O culto à padronização corporal no Brasil
Enviada em 19/03/2019
Conforme a Sociedade Internacional de Cirurgia Plástica e Estética, o Brasil no ano de 2016 foi o segundo país que mais realizou cirurgias plásticas. Assim, consequentemente, evidencia como o anseio pelo corpo perfeito modela o comportamento da sociedade. No entanto, essa busca insaciável pela beleza demonstra ser promovida, pricinpalmente, pela mídia, mas também pela perda do poder crítico dessa população.
A priori, quando se analisa o posicionamento da sociedade brasileira frente à sua necessidade de se enquadrar aos padrões de beleza, percebe-se o poderio que detém a mídia. Uma vez que essa padronização é sustendada, essencialmente, por ela mediante as telenovelas, propagandas e filmes, os quais rotulam que essa uniformização é fundamental no alcance do sucesso e felicidade do indivíduo. Contudo, essa realidade reverbera o pensamento da Escala de Frankfurt, pois esses filósofos e cientistas sociais do século XX consideravam os meios de comunicação como uma ferramenta de alienação social. Dessa forma, nota-se, assim como, as propagandas foram imprescindíveis para o ascensão do movimento nazista na Alemanha, observa-se a sua importância para manutenção do culto à padronização corporal no seio social.
Outrossim, é uma conjectura que revela à perda do poder crítico da sociedade.

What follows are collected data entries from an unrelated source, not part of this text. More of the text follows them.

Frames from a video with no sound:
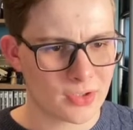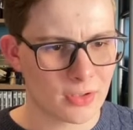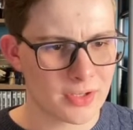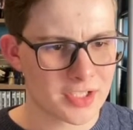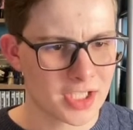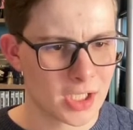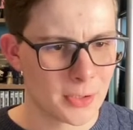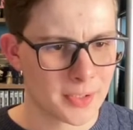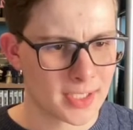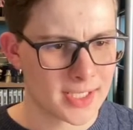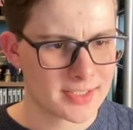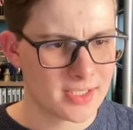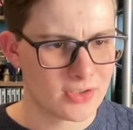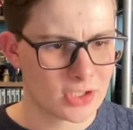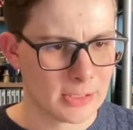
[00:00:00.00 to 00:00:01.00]
crossed no one
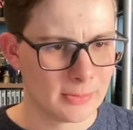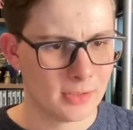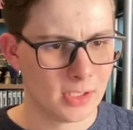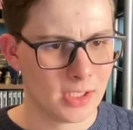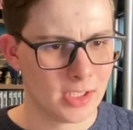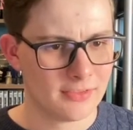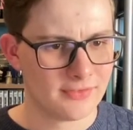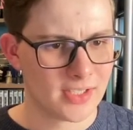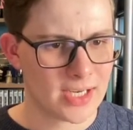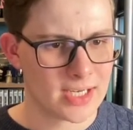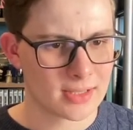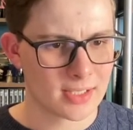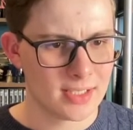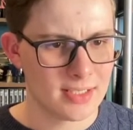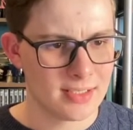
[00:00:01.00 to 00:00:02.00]
has any trouble uh,
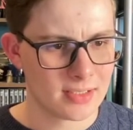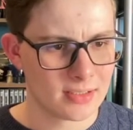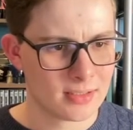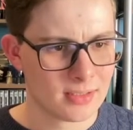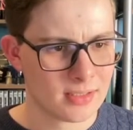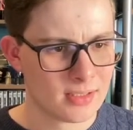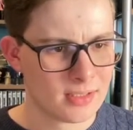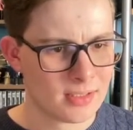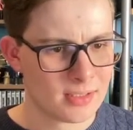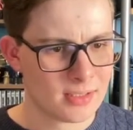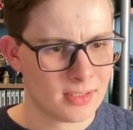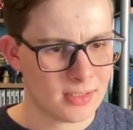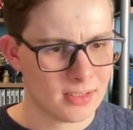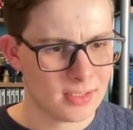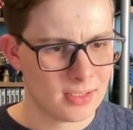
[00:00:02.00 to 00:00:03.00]
finding these
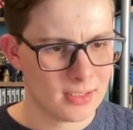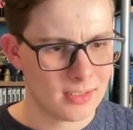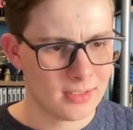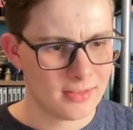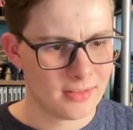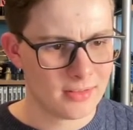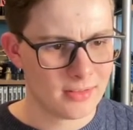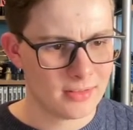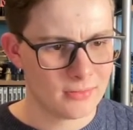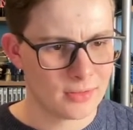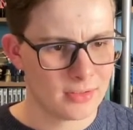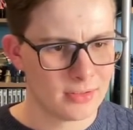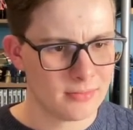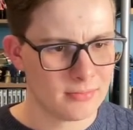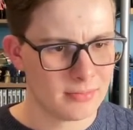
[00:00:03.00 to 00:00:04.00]
uh, that they
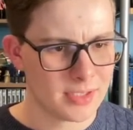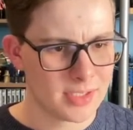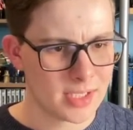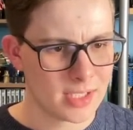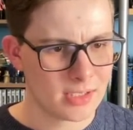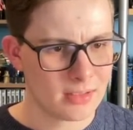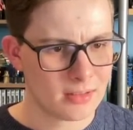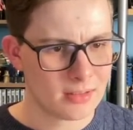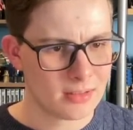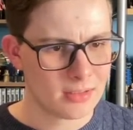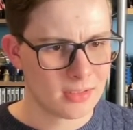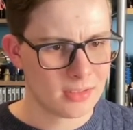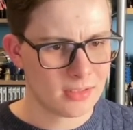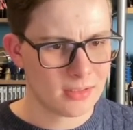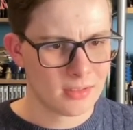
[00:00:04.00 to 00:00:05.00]
want them. But yeah,
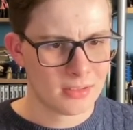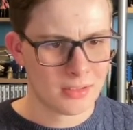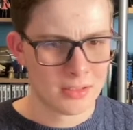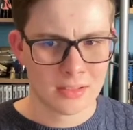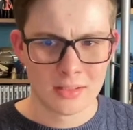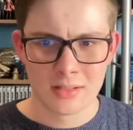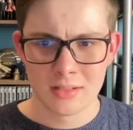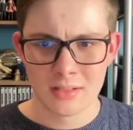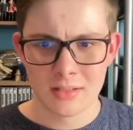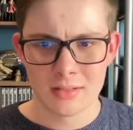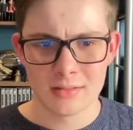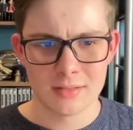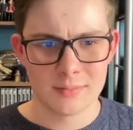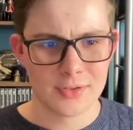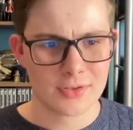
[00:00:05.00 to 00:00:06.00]

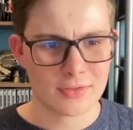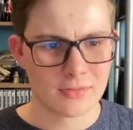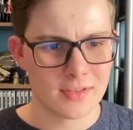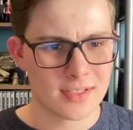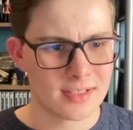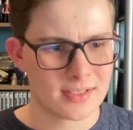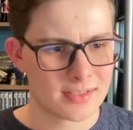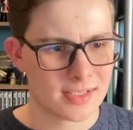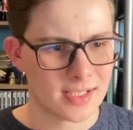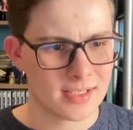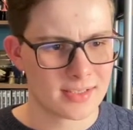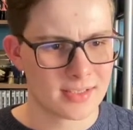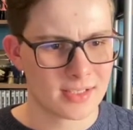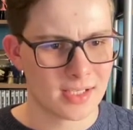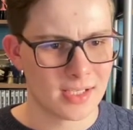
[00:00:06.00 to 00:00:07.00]
the most recent
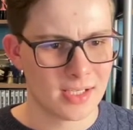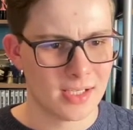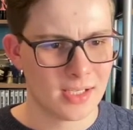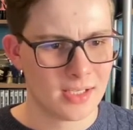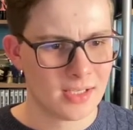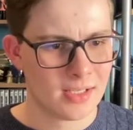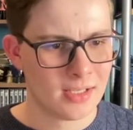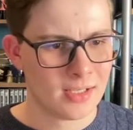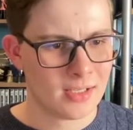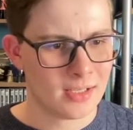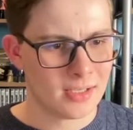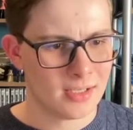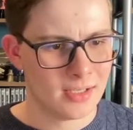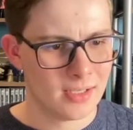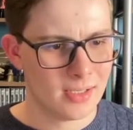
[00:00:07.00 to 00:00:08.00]
sets there.
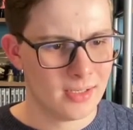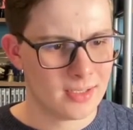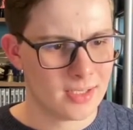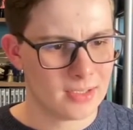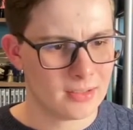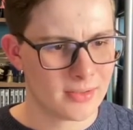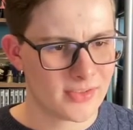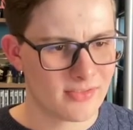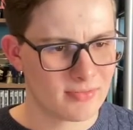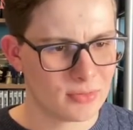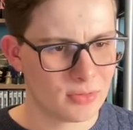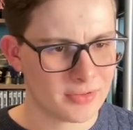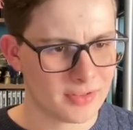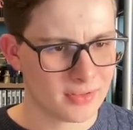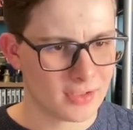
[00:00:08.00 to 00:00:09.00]
And uh, lots of
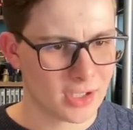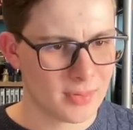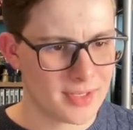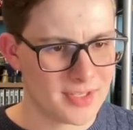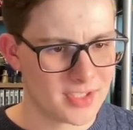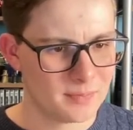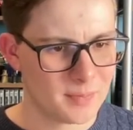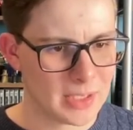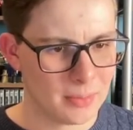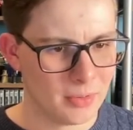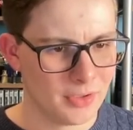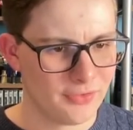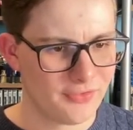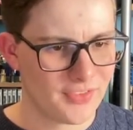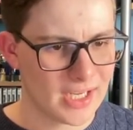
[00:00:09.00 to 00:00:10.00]
reports in the comments of people
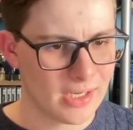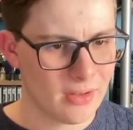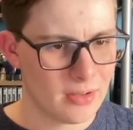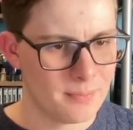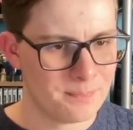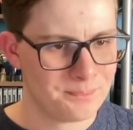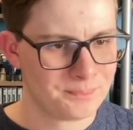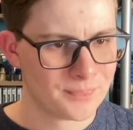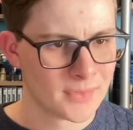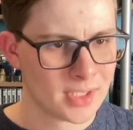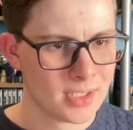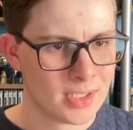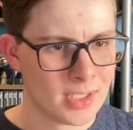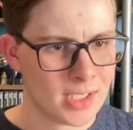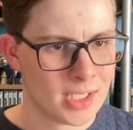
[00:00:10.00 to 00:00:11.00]
that found them.
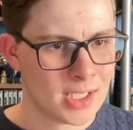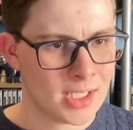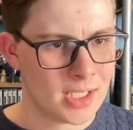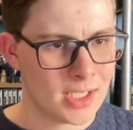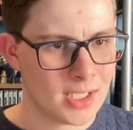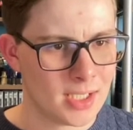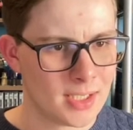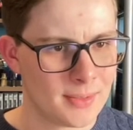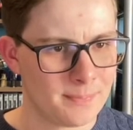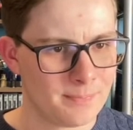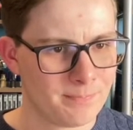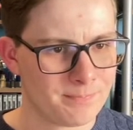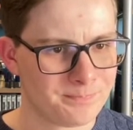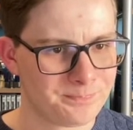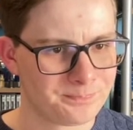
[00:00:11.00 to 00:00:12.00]

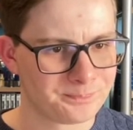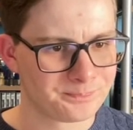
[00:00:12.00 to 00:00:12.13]
Um,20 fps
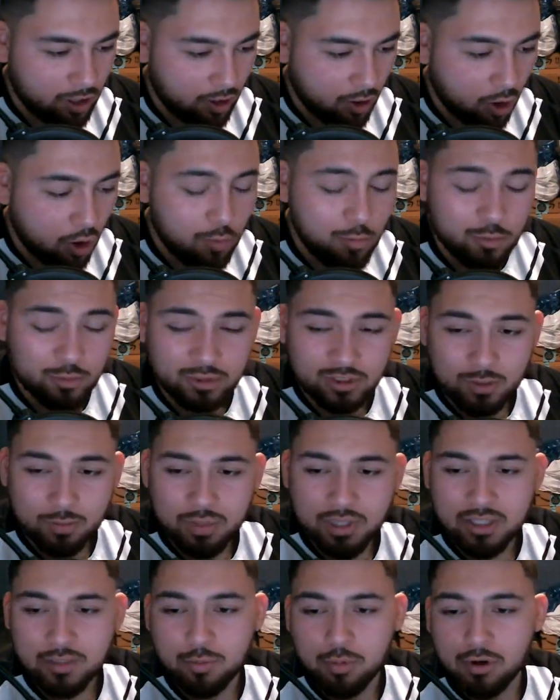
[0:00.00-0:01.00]
almost a
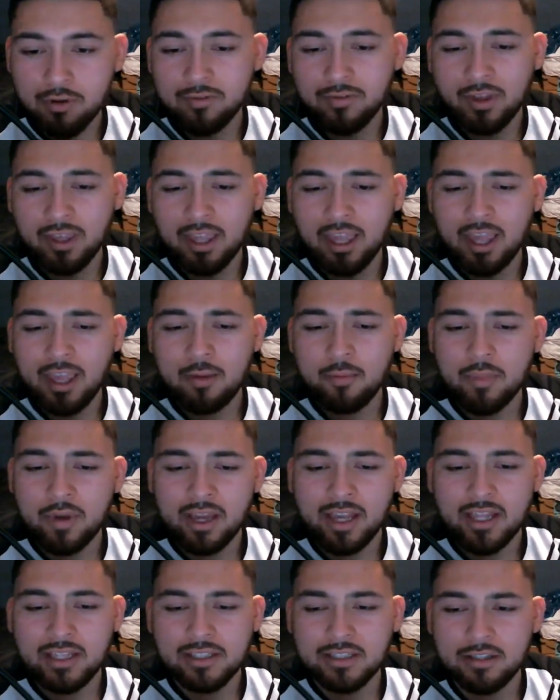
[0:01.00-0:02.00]
pitch perfect game
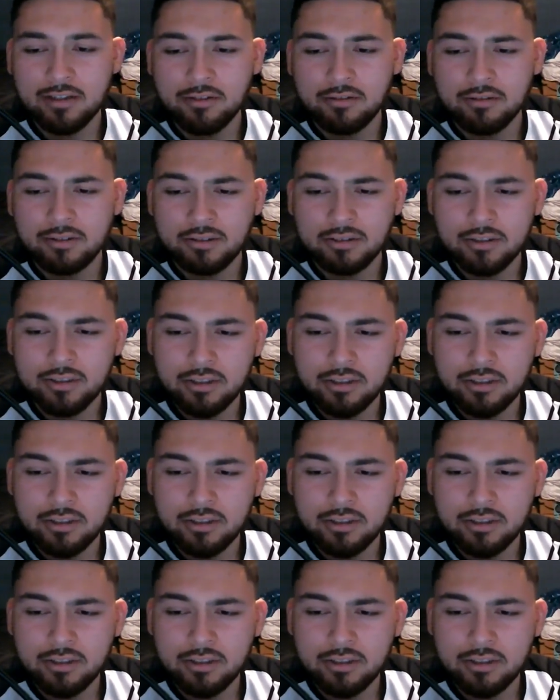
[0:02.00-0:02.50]
against Leon.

Dado que, ao constatar, por exemplo, o aumento dos transtornos alimentares, como a bulimia e os elevados índices de procedimentos cirúrgicos devido aos anseios do ser humano de se encaixar nesse padrão, detecta, dessa forma, uma população sem questionamentos, a qual reproduz ações, negligenciando as consequências. À vista disso, uma cegueira social que pode ser comparada a banalização do mal elucidada por Hannat Arendi, haja vista que, para essa filósofa a sociedade torna-se incapaz de fazer julgamentos morais ao aceitar e cumprir ordens sem questionar.
Portanto, cabe as instituições escolares ,em parceria com as prefeituras, o desenvolvimento de palestra, as quais serão realizadas em Centro de Cultura ou Teatro Municipal, em que os palestrantes sejam indivíduos que apesar de não se enquadrarem nessa uniformização da beleza, alcançaram sucesso nas inúmeras áreas da vida, para que, assim, conscientize a sociedade sobre os enganos inerentes do padrão de beleza representado pela mídia. Ademais, é preciso que Governo desenvolva uma campanha nacional, por meio de comerciais, demonstrando que a padronização do corpo, em suma, em vez de promover satisfação ao indivíduo, pode desencadear, na verdade, inúmeros malefícios e dessa forma, possa desenvolver no corpo social uma analise mais crítica de suas ações.